Given the fundamental importance of the right to protection of life, Article 13 requires, in addition to the payment of compensation where appropriate, a thorough and effective investigation capable of leading to the identification and punishment of those responsible for the deprivation of life and including effective access for the complainant to the investigation procedure (see the Kaya v. Turkey judgment cited above, pp. 330-31, § 107).

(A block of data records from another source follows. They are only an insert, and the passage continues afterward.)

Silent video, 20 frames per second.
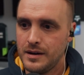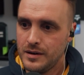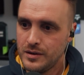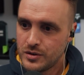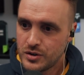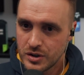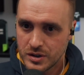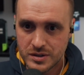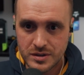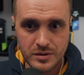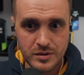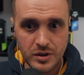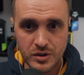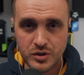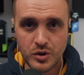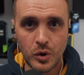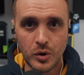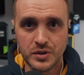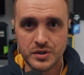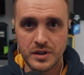Just, just
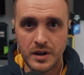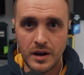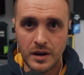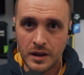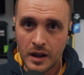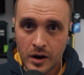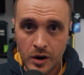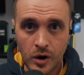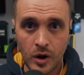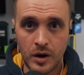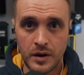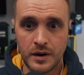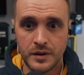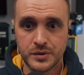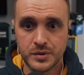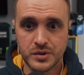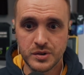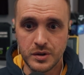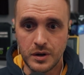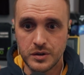go there and learn how
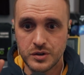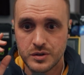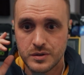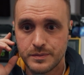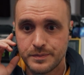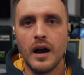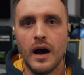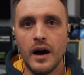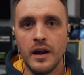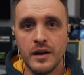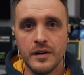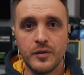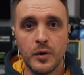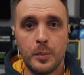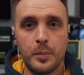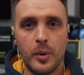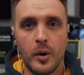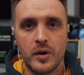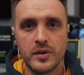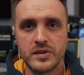to search. Another
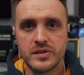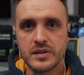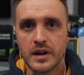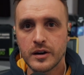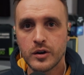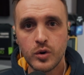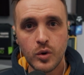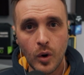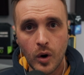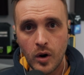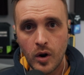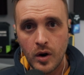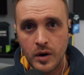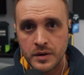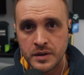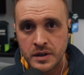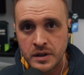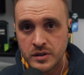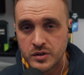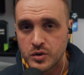point is like your
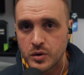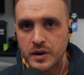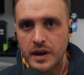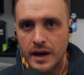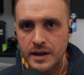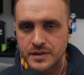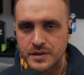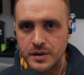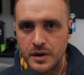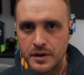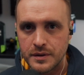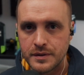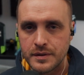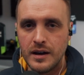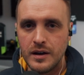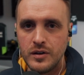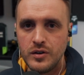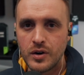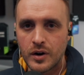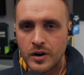learnings you gathered,
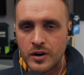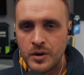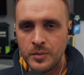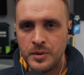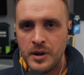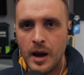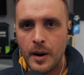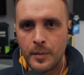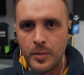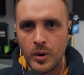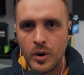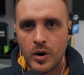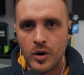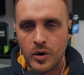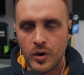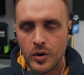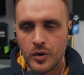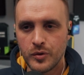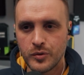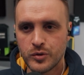you're going to be able
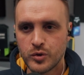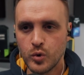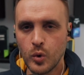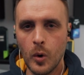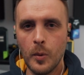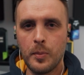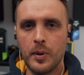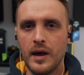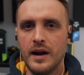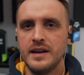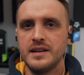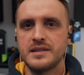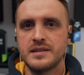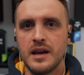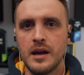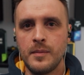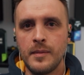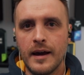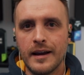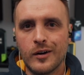to apply
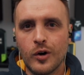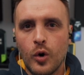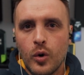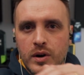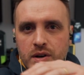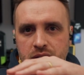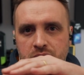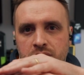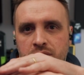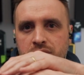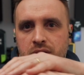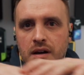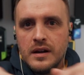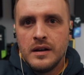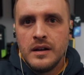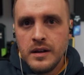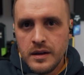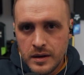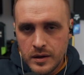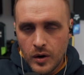them like
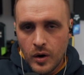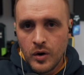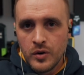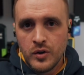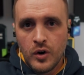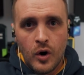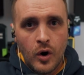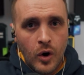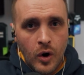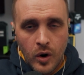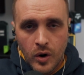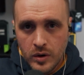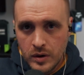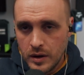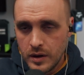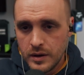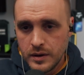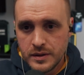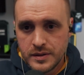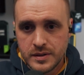horizontally on all
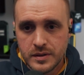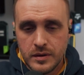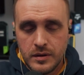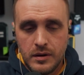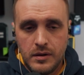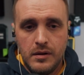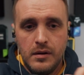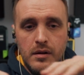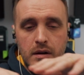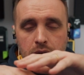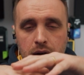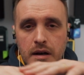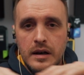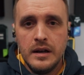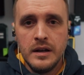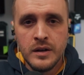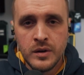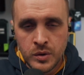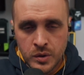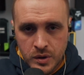the
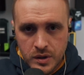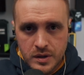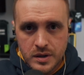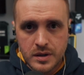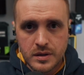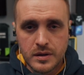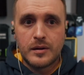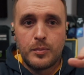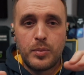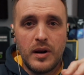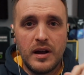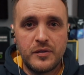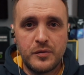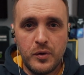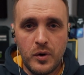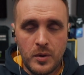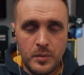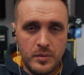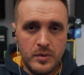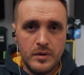Linux
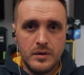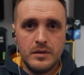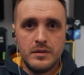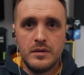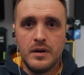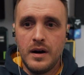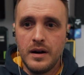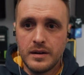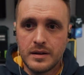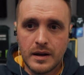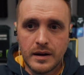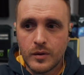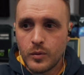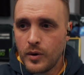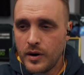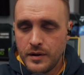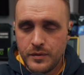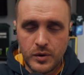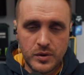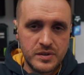platform, right? Like
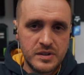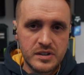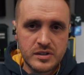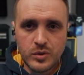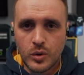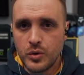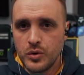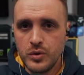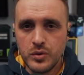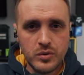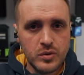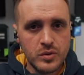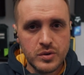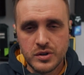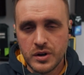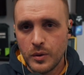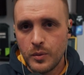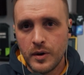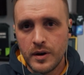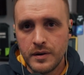whatever distro you use
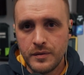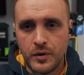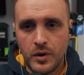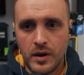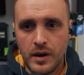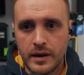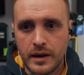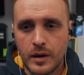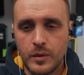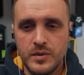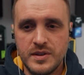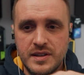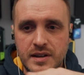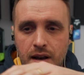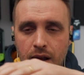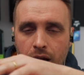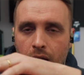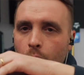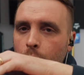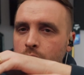or whatever, like I would say,
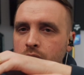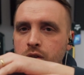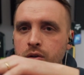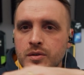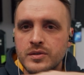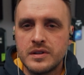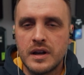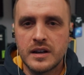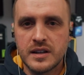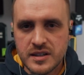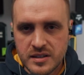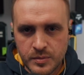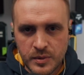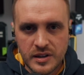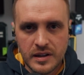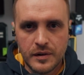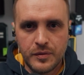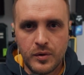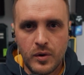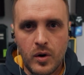like I will use like this
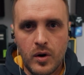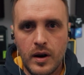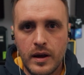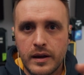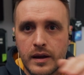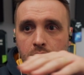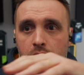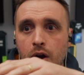metaphor, like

125. On the basis of the evidence adduced in the present case, the Court has not found it proved beyond reasonable doubt that agents of the State carried out, or were otherwise implicated in, the killing of the applicant’s brother. As it has held in previous cases, however, that does not preclude the complaint in relation to Article 2 from being an “arguable” one for the purposes of Article 13 (see the Boyle and Rice v. the United Kingdom judgment of 27 April 1988, Series A no. 131, p. 23, § 52, and the Kaya and Yasa v. Turkey judgments, cited above, pp. 330-31, § 107 and p. 2442, § 113 respectively). In this connection, the Court observes that it is not in dispute that the applicant’s brother was the victim of an unlawful killing and he may therefore be considered to have an “arguable claim”.
126. The authorities thus had an obligation to carry out an effective investigation into the circumstances of the killing of the applicant’s brother. For the reasons set out above (see paragraphs 100-106), no effective criminal investigation can be considered to have been conducted in accordance with Article 13, the requirements of which are broader than the obligation to investigate imposed by Article 2 (see the Kaya judgment cited above, pp. 330-31, § 107). The Court finds therefore that the applicant has been denied an effective remedy in respect of the death of his brother and thereby access to any other available remedies at his disposal, including a claim for compensation.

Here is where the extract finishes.